After graduating, Cumper returned to Jamaica, where she began a career writing for the radio, including two major soap operas, Malvina's Revenge and Mortimer Simmonds. Returning to Britain in 1993 she continued her career as a playwright, writing for BBC Radio 4.

In the 2013 New Year Honours she was appointed a Member of the Most Excellent Order of the British Empire (MBE) for services to the arts.

She has sons and grandsons.

==Career==
Cumper has written a large number of plays both for the stage and radio, episodes of Westway, short stories, and a novel, One Bright Child, published in 1998.

Cumper began writing after watching a play of which she was critical, and being challenged to do better. She wrote a play called The Rapist, which ran for six months and won an award. She continued to write and also produced plays, winning four awards for her work, which was produced in the Caribbean, the US and Canada. She moved to Britain in 1993 to pursue her career.

Cumper worked for the UK's largest Black-led theatre company, Talawa, from about 1999, as a writer, script reader, tutor, assistant director and dramaturge. She went on to become artistic director of Talawa Theatre Company in 2006 and stepped down in 2012, after overseeing their 25th anniversary season.

Cumper became a trustee of the British Museum in 2013.

In January 2015, her adaptation of Toni Morrison's 1987 novel Beloved was broadcast in 10 episodes by BBC Radio 4 as part of its 15 Minute Drama programme.

Cumper's 2017 play Chigger Foot Boys, which pays tribute to African and Caribbean soldiers who lost their lives in the First World War, was produced at Tara Arts to a positive reception. Paul Vale in a four-star review for The Stage called it a "Richly textured play delivered with clarity and touchingly performed", commenting that "the perspective is wholly enlightening", and Sonia Grant wrote in the Huffington Post: "In the dexterous hands of acclaimed playwright Patricia Cumper MBE, Chigger Foot Boys accomplished what a good theatrical production should by being bold, entertaining and enlightening. Indeed, Cumper's year and a half's research in both Britain and Jamaica shows; the play is jam-packed with little-known information on Jamaica's involvement in World War I."

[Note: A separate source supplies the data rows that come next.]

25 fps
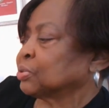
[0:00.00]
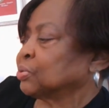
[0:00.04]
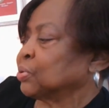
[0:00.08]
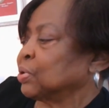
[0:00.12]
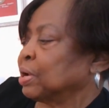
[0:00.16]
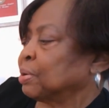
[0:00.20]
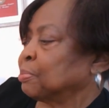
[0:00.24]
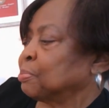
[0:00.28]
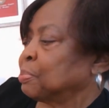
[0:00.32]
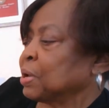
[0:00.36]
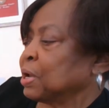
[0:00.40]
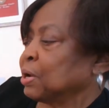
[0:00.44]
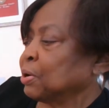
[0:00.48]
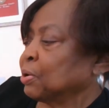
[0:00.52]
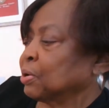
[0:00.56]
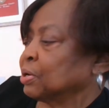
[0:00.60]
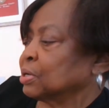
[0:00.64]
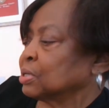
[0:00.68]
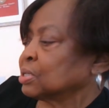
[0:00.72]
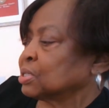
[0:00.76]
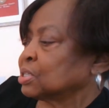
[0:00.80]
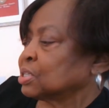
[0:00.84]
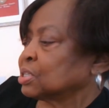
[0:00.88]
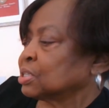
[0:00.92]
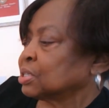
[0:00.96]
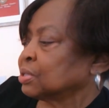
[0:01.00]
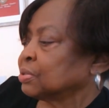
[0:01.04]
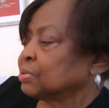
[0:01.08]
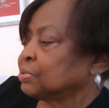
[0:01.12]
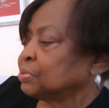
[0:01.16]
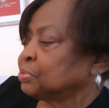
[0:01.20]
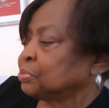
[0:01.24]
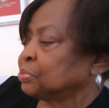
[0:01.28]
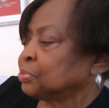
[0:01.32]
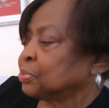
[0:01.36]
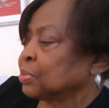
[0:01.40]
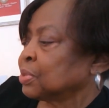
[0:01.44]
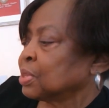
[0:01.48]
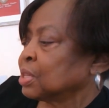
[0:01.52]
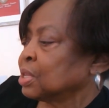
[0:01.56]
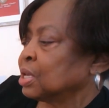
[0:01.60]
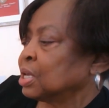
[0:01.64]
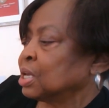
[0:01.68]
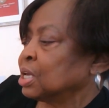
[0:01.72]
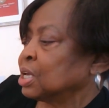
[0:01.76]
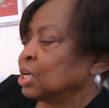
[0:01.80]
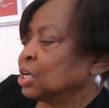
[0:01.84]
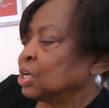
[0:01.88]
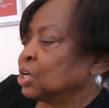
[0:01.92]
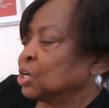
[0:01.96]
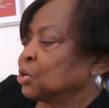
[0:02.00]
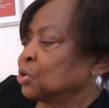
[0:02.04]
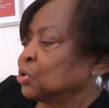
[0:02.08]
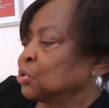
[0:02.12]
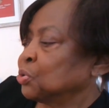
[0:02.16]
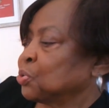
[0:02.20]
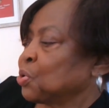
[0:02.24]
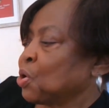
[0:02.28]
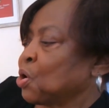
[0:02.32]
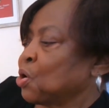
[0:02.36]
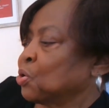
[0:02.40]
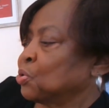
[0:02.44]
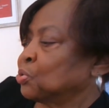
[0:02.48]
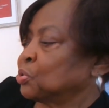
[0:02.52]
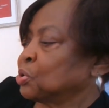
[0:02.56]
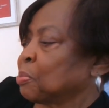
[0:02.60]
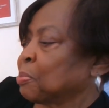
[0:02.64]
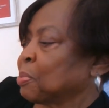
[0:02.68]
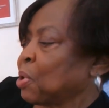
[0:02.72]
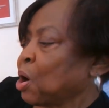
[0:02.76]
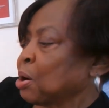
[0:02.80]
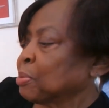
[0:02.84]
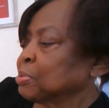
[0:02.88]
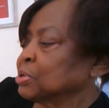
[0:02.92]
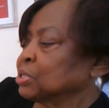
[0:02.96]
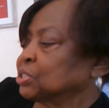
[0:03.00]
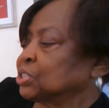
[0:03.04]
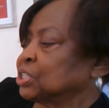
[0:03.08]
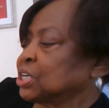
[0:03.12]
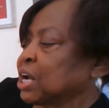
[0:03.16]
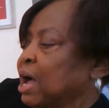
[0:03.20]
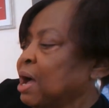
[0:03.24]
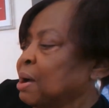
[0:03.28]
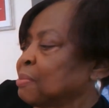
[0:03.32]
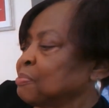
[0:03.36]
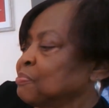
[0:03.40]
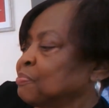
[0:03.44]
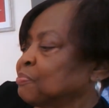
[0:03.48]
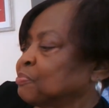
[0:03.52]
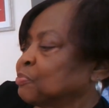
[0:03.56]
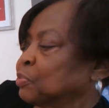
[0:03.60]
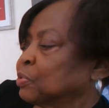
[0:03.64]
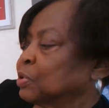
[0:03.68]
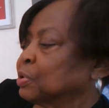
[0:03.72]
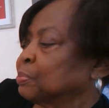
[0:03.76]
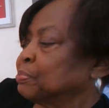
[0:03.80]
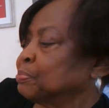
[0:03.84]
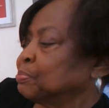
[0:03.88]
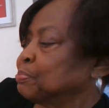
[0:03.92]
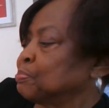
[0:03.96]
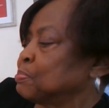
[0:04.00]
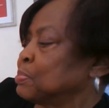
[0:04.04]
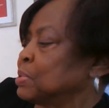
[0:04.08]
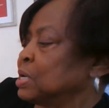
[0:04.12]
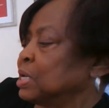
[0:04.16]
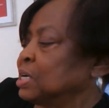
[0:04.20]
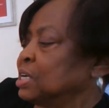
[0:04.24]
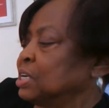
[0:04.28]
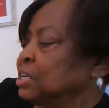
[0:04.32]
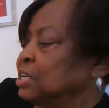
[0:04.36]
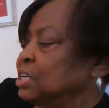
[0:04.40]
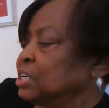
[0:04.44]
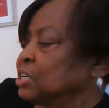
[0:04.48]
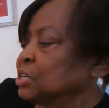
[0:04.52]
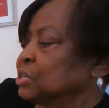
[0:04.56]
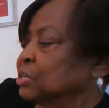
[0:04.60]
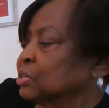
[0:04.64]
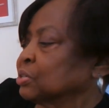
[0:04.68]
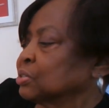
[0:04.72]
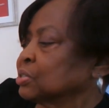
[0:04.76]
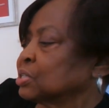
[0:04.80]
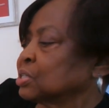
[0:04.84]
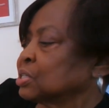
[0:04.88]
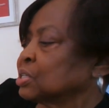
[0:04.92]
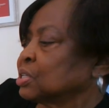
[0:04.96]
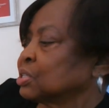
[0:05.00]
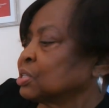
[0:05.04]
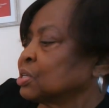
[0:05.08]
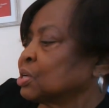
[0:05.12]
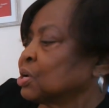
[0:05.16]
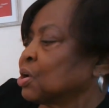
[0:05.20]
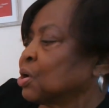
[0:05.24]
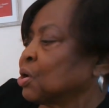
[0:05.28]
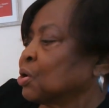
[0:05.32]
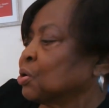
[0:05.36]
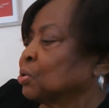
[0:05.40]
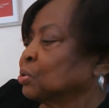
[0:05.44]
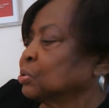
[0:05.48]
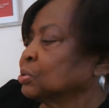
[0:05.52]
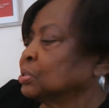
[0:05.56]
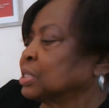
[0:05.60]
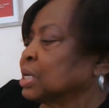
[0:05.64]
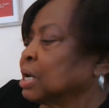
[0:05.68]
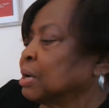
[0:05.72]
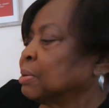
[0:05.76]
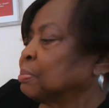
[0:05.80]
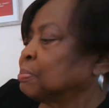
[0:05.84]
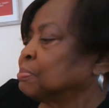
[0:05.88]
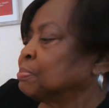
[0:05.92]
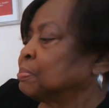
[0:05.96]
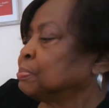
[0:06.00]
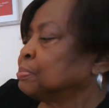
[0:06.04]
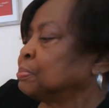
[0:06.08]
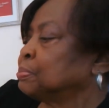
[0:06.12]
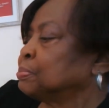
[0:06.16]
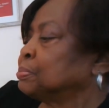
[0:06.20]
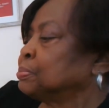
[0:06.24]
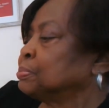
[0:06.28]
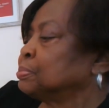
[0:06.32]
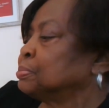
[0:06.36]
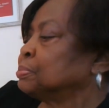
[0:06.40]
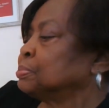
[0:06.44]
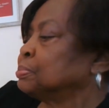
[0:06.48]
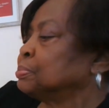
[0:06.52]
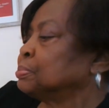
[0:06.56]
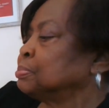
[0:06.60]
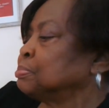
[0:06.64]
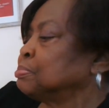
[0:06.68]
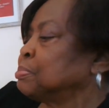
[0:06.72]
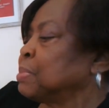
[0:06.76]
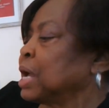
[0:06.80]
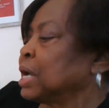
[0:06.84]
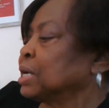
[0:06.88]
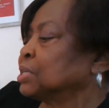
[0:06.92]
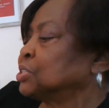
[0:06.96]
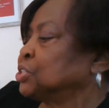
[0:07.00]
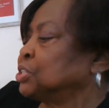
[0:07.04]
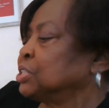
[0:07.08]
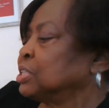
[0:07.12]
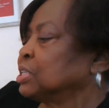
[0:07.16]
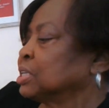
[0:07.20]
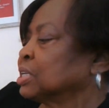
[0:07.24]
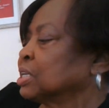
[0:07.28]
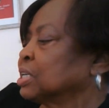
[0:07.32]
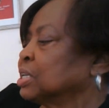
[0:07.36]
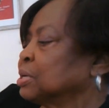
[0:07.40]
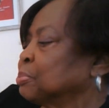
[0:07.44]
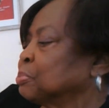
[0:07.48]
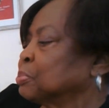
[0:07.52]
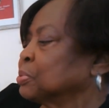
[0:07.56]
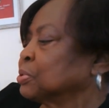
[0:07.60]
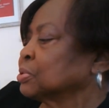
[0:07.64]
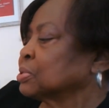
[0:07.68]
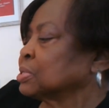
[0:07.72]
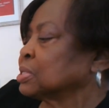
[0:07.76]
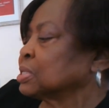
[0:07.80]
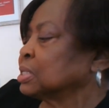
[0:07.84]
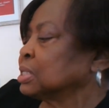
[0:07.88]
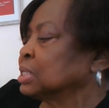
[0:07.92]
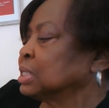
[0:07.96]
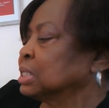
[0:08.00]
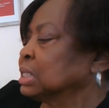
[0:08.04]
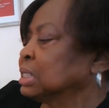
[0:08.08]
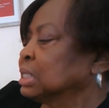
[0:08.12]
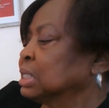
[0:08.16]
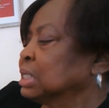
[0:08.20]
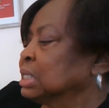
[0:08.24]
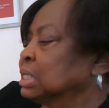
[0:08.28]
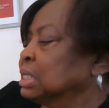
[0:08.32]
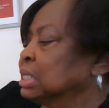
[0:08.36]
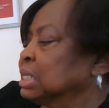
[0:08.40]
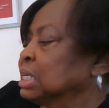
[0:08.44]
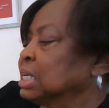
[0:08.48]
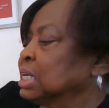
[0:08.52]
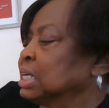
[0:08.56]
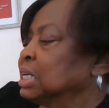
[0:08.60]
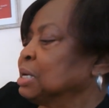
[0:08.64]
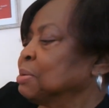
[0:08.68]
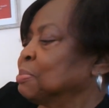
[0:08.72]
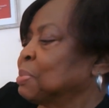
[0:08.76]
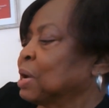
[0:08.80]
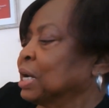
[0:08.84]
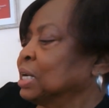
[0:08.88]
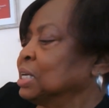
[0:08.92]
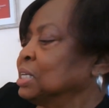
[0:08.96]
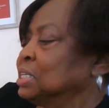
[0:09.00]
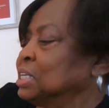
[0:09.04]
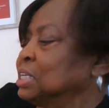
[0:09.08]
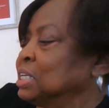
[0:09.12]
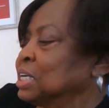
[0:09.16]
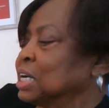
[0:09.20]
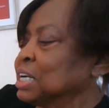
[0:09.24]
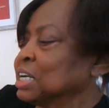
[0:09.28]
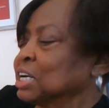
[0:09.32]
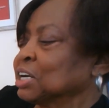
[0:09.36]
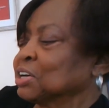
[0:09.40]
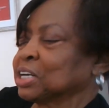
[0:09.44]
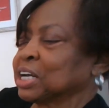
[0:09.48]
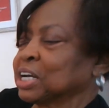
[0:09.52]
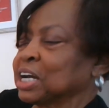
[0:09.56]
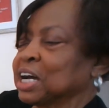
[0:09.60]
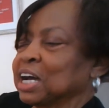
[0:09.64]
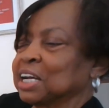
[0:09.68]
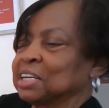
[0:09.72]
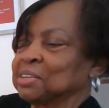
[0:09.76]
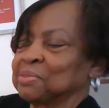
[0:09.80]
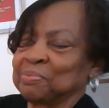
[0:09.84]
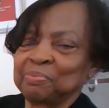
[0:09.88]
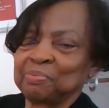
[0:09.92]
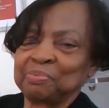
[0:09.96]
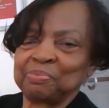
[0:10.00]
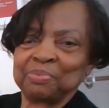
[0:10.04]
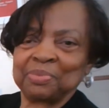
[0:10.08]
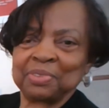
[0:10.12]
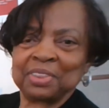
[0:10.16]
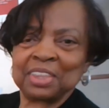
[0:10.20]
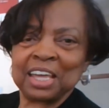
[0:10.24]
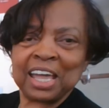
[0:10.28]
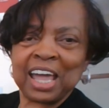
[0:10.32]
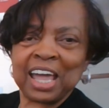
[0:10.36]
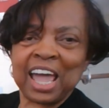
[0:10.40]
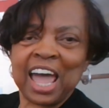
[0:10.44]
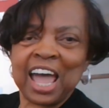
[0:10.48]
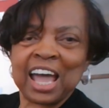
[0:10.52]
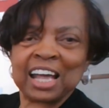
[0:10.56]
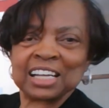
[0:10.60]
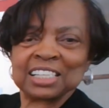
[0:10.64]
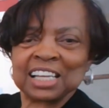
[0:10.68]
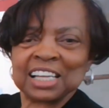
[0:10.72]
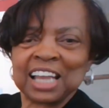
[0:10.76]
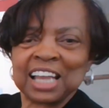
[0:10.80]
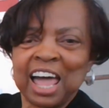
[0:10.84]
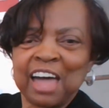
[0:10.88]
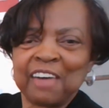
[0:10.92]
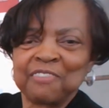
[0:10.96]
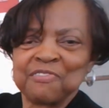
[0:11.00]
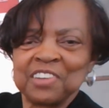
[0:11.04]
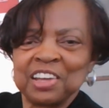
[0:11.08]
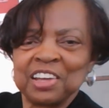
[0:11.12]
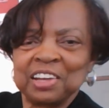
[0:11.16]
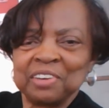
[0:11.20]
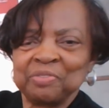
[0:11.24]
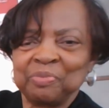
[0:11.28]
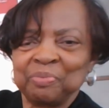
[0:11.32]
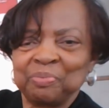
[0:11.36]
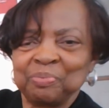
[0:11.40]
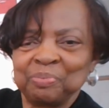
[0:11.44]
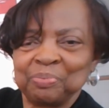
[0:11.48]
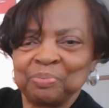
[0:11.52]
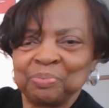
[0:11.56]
grandparents, who own a barbershop for many years, hold up matching clippers. Anybody need a haircut? They ask, laughing.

In 2018, Cumper, Winsome Pinnock and Janice Okoh between them dramatised six of Maya Angelou's autobiographical books for BBC Radio 4. The drama series was entitled The Amazing Maya Angelou, and Pippa Bennett-Warner and Adjoa Andoh respectively played the author as a young adult and in later life.

She is a contributor to the 2019 anthology New Daughters of Africa, edited by Margaret Busby.

Cumper's play The Key Game, produced in October 2002 by Talawa at London's Riverside Studios to much acclaim, was premiered in the US at the New Perspectives Studio in Manhattan from 17 October to 28 October 2018.

==Awards==
Cumper has won awards for her radio drama, encompassing original works as well as adaptations of the work of other writers, including Andrea Levy, Alice Walker, Zora Neale Hurston and Toni Morrison. She was runner-up in the inaugural BBC Screenplay First Award.

She is a Fellow of the Royal Society of the Arts and in 2013 was awarded an MBE for services to Black British Theatre.

In 2023, she was elected a Fellow of the Royal Society of Literature.

==Selected bibliography==
- One Bright Child, London: BlackAmber, 1998.
- Inner Yardie: Three Plays, Peepal Tree Press, 2017.